A ciência já foi grande aliada da religião, quando o conhecimento era criado e moldado de forma a satisfazer os interesses dogmáticos da fé. Não podia haver experimentação e observação livre, independente e objetiva, pois isso ameaçava o interesse de se preservar "os desígnios de Deus" e a infalibilidade de seus auto-denominados representantes na Terra. Todo mundo conhece os casos de Giordano Bruno, Galileu e outros mártires do conhecimento científico liberado do dogma. Aristóteles e Ptolomeu eram os paradigmas para o retrato eclesiástico do Universo. Os sacerdotes do Egito, Mesopotâmia, maias, astecas e incas, etc., usavam o seu avançado conhecimento sobre os planetas e as eclipses, que conseguiam prever com muitos anos de antecedência, para comprovar para o povão que tinham um canal direto com os deuses e eram capaz de interpretar corretamente os seus desígnios.

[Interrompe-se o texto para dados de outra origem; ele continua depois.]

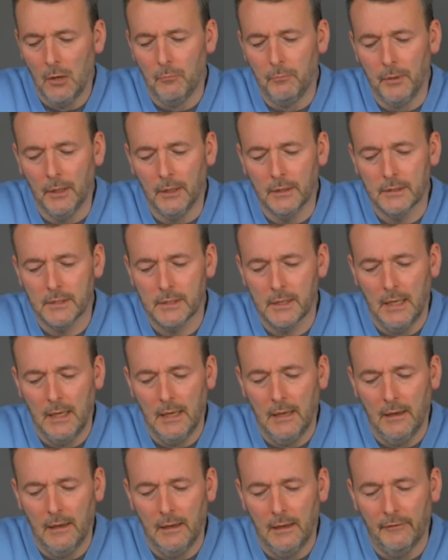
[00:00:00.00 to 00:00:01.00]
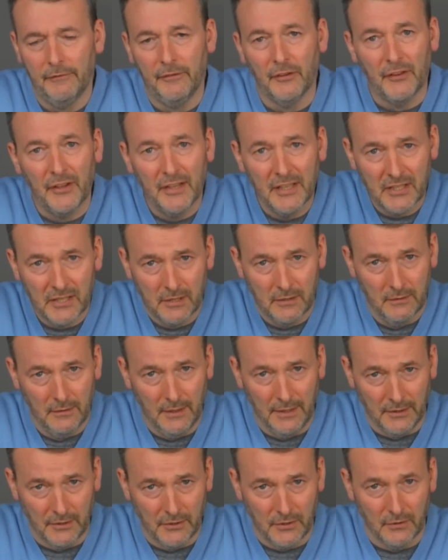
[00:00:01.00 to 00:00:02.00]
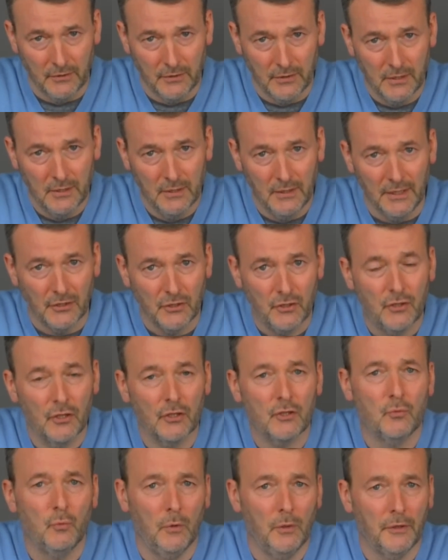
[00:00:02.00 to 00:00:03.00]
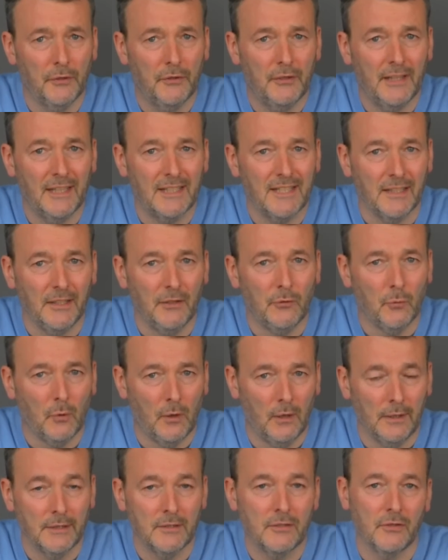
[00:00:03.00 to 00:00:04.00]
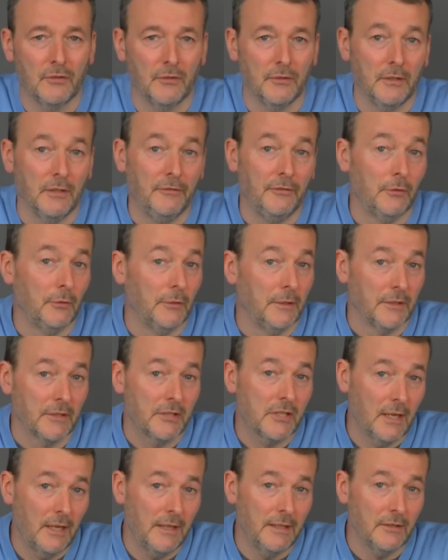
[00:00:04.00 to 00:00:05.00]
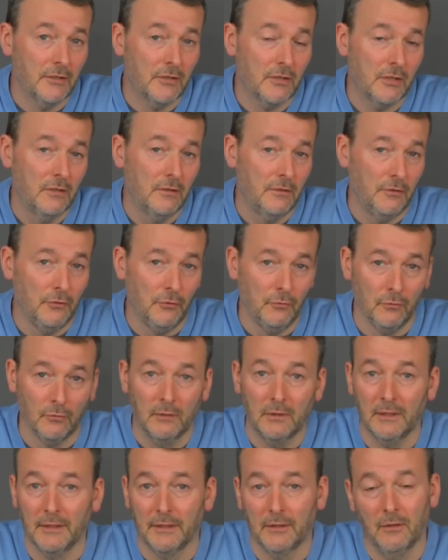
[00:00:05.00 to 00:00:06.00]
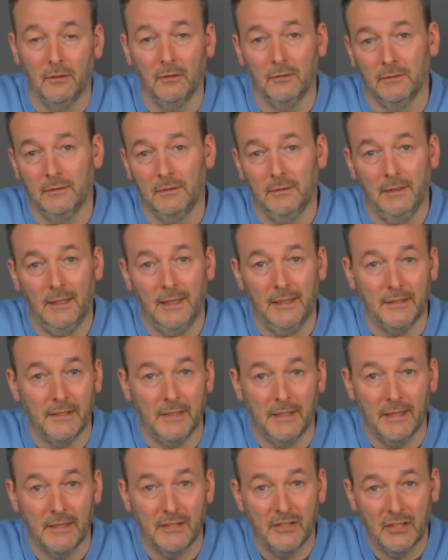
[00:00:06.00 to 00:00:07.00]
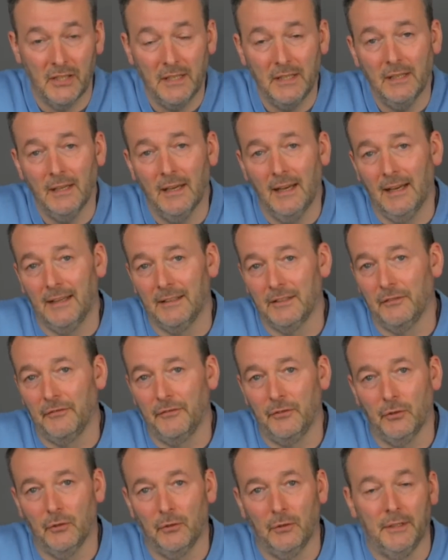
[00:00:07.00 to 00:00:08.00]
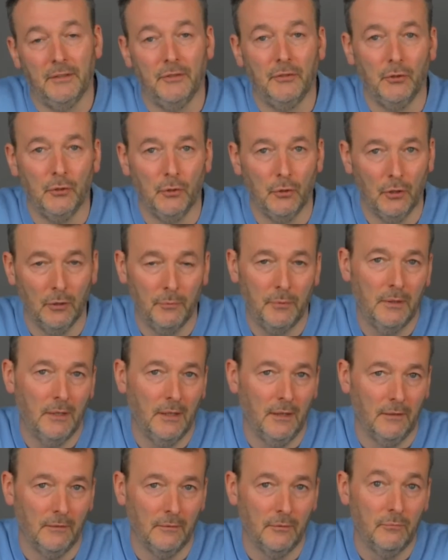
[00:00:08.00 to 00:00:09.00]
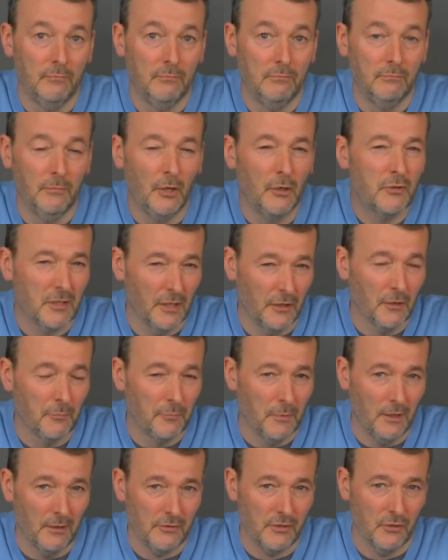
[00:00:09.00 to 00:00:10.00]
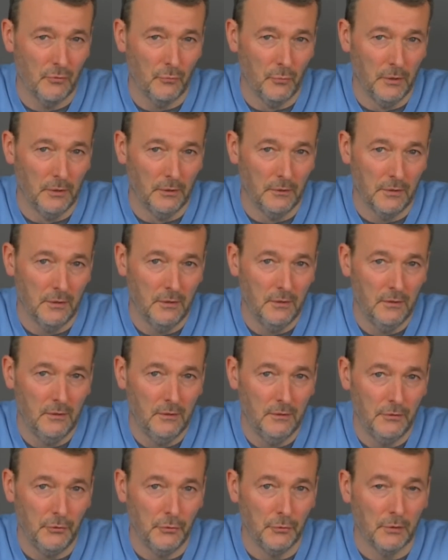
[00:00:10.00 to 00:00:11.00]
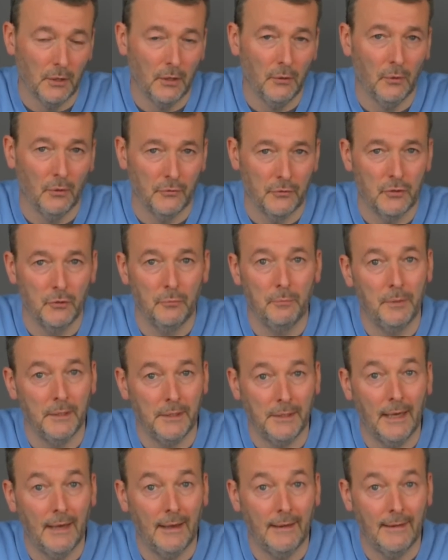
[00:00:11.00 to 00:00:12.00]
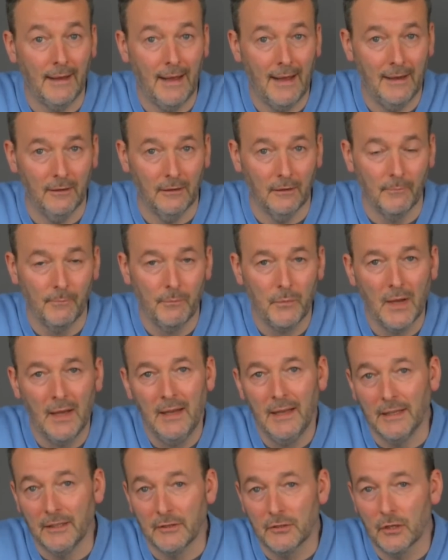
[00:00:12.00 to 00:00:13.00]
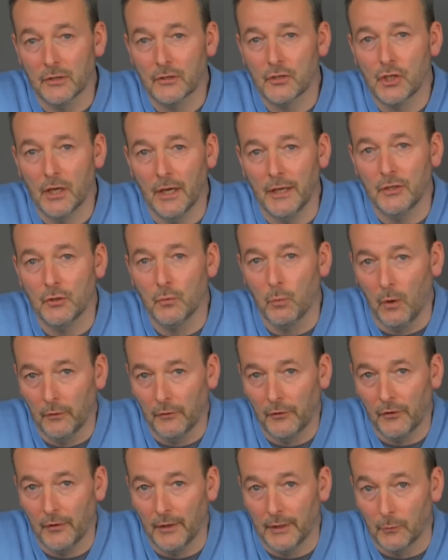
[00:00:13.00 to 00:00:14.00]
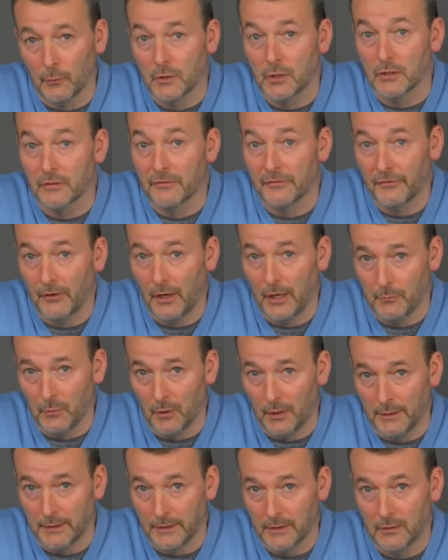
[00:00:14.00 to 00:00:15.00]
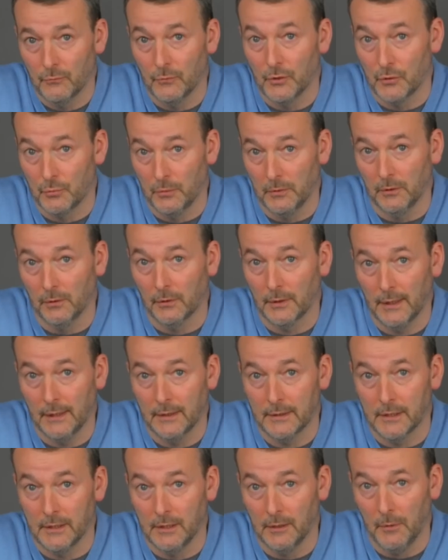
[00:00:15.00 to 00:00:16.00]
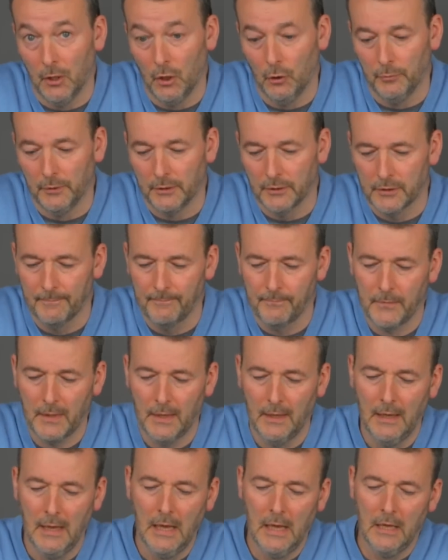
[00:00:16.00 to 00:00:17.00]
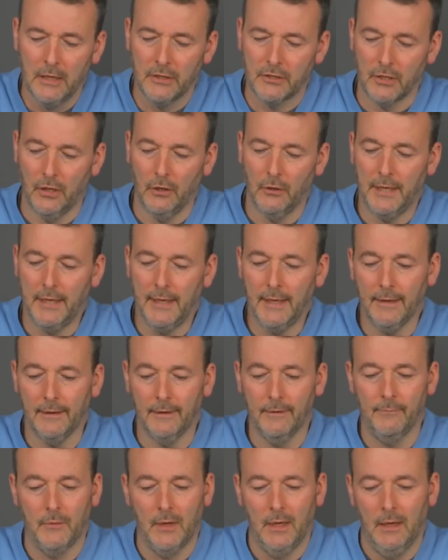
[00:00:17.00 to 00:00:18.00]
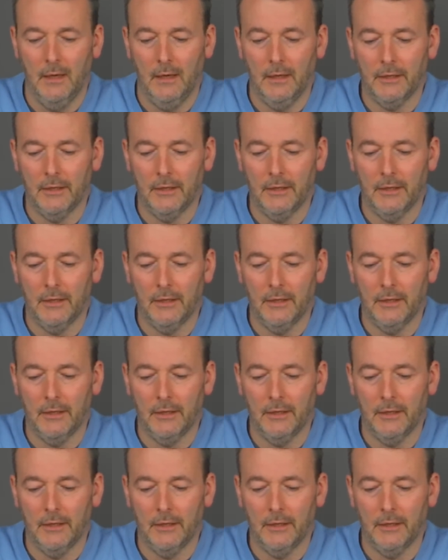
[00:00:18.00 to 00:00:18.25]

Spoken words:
But for this instance, it's just worth getting it right so that if you're in the States, you click on NTSC, and if you're in Europe and most other parts of the world, you go on to PAL. It does change one thing, which is frame rate, which we'll look at in a moment. So here I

Uma anedota sintomática da grande batalha entre a crença e o conhecimento científico é aquela em que Aristóteles escreveu que as mulheres tinham menos dentes na boca do que os homens. Segundo ele, tinham que ter, pois as mulheres eram consideradas inferiores. O debate se prolongou por toda a Idade Média, e nenhum monge ou cientista ousava discordar do "grande" Aristóteles, a fonte de todo o conhecimento da Antiguidade. Assim, a autoridade se sobrepunha à observação objetiva. "No entanto’, como disse jocosamente Isaac Asimov: "a pendenga teria sido resolvida se o Sr. Aristóteles tivesse pedido para a Sra. Aristóteles abrir a boca...".
Publicado em: Jornal Correio Popular, Campinas, 24/4/98.